The private sector players must also take responsibility by ensuring new developments consider drainage, respecting riverbanks, managing waste collectively and supporting the recycling of plastics.
Floods harm roads, investments and the economy, so coordinated action among businesses, government and communities is essential for lasting change.
But infrastructure and corporate commitment alone cannot secure Nairobi's future without public participation. Residents must stop using drainage channels as garbage dumps.
Construction along riparian corridors must cease. Every neighbourhood association that organises cleanups, every household that disposes of waste responsibly and every citizen who respects river boundaries contribute to a collective solution.
The Nairobi Rivers Regeneration Programme offers a vision of what our city can become. Imagine rivers clean enough for recreation. Neighbourhoods safe from flooding during heavy rains.
Green corridors providing both ecological function and public space. A city that has finally learned to work with its natural environment rather than against it.
That future is not a distant dream. It is an achievable goal, supported by concrete plans, committed leadership and emerging opportunities for partnership across every sector of society.
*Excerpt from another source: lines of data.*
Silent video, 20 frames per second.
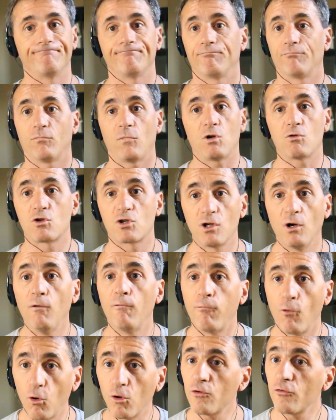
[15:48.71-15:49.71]
They're still
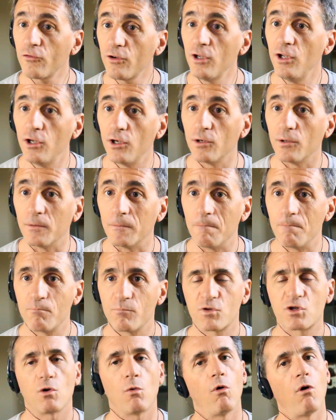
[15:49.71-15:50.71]
forcing you.
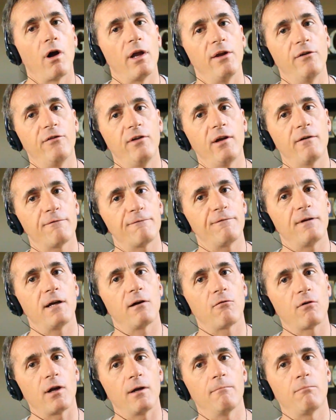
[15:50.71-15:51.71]
So is he a fair,
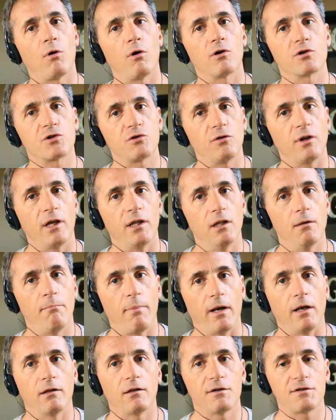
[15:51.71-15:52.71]
impartial,
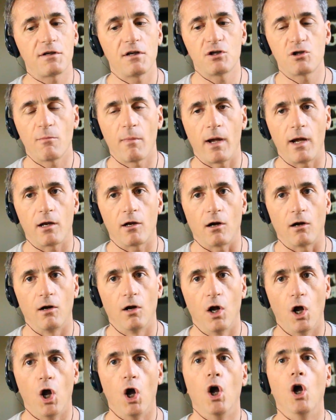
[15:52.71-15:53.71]
independent decision maker?
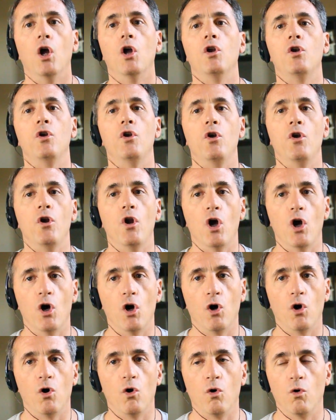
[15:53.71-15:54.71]

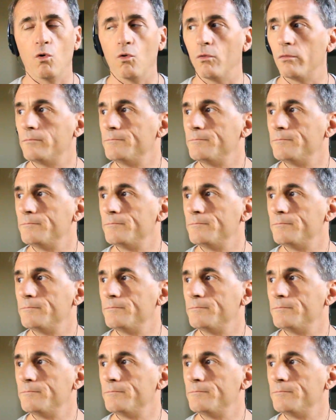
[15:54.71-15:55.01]
No.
The challenges accumulated over 120 years will not disappear overnight, but for the first time in generations, we have a clear path forward and the collective will to walk it.
While nature will always test a city built near rivers and wetlands, the resilience of that city ultimately depends on choices made by its leaders, its businesses, and its citizens.
Nairobi's regeneration is a shared civic responsibility—a collective journey we can now walk together with confidence, purpose, and hope.